▶ [Task to complete]
Whatever appears in the records, retype it exactly, except for the pictures.

(Items from a data source)
□ □ □ □

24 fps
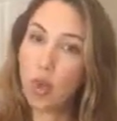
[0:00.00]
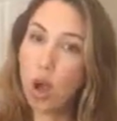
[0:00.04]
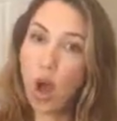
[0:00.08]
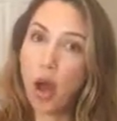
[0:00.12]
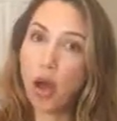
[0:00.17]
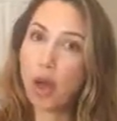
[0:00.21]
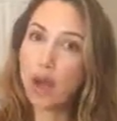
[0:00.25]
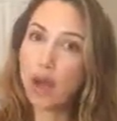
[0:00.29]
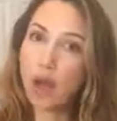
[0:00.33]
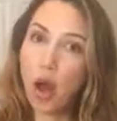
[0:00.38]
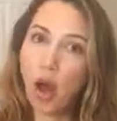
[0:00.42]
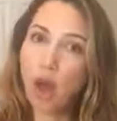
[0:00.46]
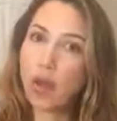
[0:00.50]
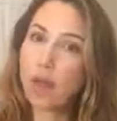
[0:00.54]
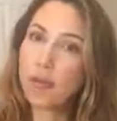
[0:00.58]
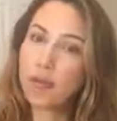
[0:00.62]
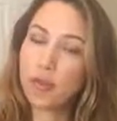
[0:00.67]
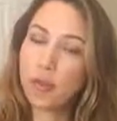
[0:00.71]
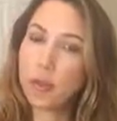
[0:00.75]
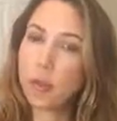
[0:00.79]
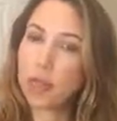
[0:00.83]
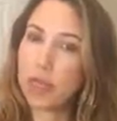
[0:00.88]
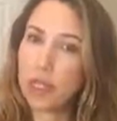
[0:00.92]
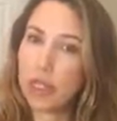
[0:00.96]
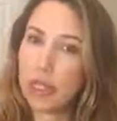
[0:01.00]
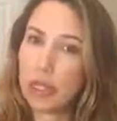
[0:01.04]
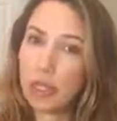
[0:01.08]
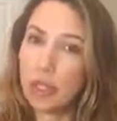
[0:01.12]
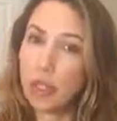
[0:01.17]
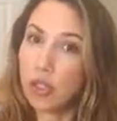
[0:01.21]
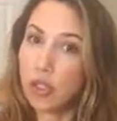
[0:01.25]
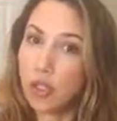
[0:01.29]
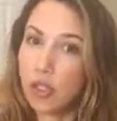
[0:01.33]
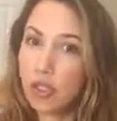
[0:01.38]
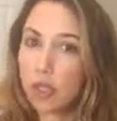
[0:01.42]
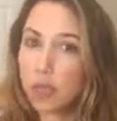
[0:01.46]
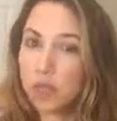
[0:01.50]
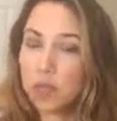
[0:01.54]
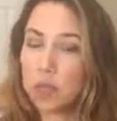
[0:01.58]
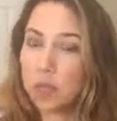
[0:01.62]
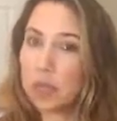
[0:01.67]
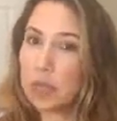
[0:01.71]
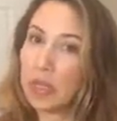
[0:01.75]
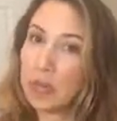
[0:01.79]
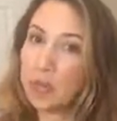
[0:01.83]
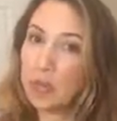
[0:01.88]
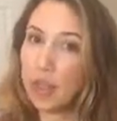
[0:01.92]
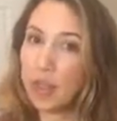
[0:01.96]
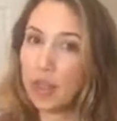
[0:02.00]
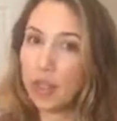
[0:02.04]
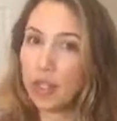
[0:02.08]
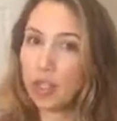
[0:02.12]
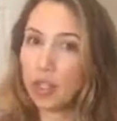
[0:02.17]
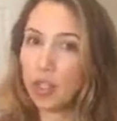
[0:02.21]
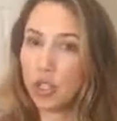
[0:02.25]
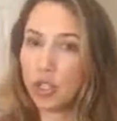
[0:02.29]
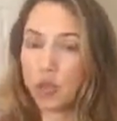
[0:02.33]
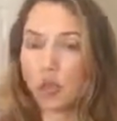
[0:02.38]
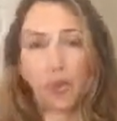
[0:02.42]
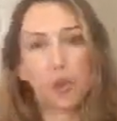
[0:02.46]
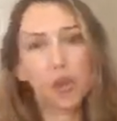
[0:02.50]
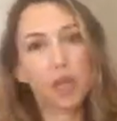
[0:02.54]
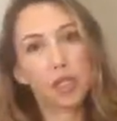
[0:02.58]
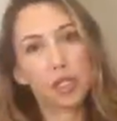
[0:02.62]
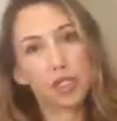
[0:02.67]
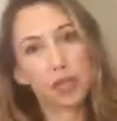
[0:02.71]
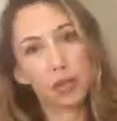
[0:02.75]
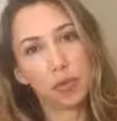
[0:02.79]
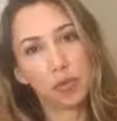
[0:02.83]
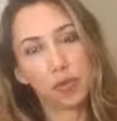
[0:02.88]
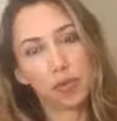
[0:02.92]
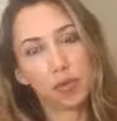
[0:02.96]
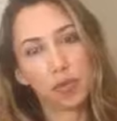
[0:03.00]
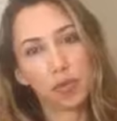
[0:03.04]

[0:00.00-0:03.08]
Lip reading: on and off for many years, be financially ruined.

□ □ □ □

▶ [Exercise response]
24 fps
[0:00.00]
[0:00.04]
[0:00.08]
[0:00.12]
[0:00.17]
[0:00.21]
[0:00.25]
[0:00.29]
[0:00.33]
[0:00.38]
[0:00.42]
[0:00.46]
[0:00.50]
[0:00.54]
[0:00.58]
[0:00.62]
[0:00.67]
[0:00.71]
[0:00.75]
[0:00.79]
[0:00.83]
[0:00.88]
[0:00.92]
[0:00.96]
[0:01.00]
[0:01.04]
[0:01.08]
[0:01.12]
[0:01.17]
[0:01.21]
[0:01.25]
[0:01.29]
[0:01.33]
[0:01.38]
[0:01.42]
[0:01.46]
[0:01.50]
[0:01.54]
[0:01.58]
[0:01.62]
[0:01.67]
[0:01.71]
[0:01.75]
[0:01.79]
[0:01.83]
[0:01.88]
[0:01.92]
[0:01.96]
[0:02.00]
[0:02.04]
[0:02.08]
[0:02.12]
[0:02.17]
[0:02.21]
[0:02.25]
[0:02.29]
[0:02.33]
[0:02.38]
[0:02.42]
[0:02.46]
[0:02.50]
[0:02.54]
[0:02.58]
[0:02.62]
[0:02.67]
[0:02.71]
[0:02.75]
[0:02.79]
[0:02.83]
[0:02.88]
[0:02.92]
[0:02.96]
[0:03.00]
[0:03.04]

[0:00.00-0:03.08]
Lip reading: on and off for many years, be financially ruined.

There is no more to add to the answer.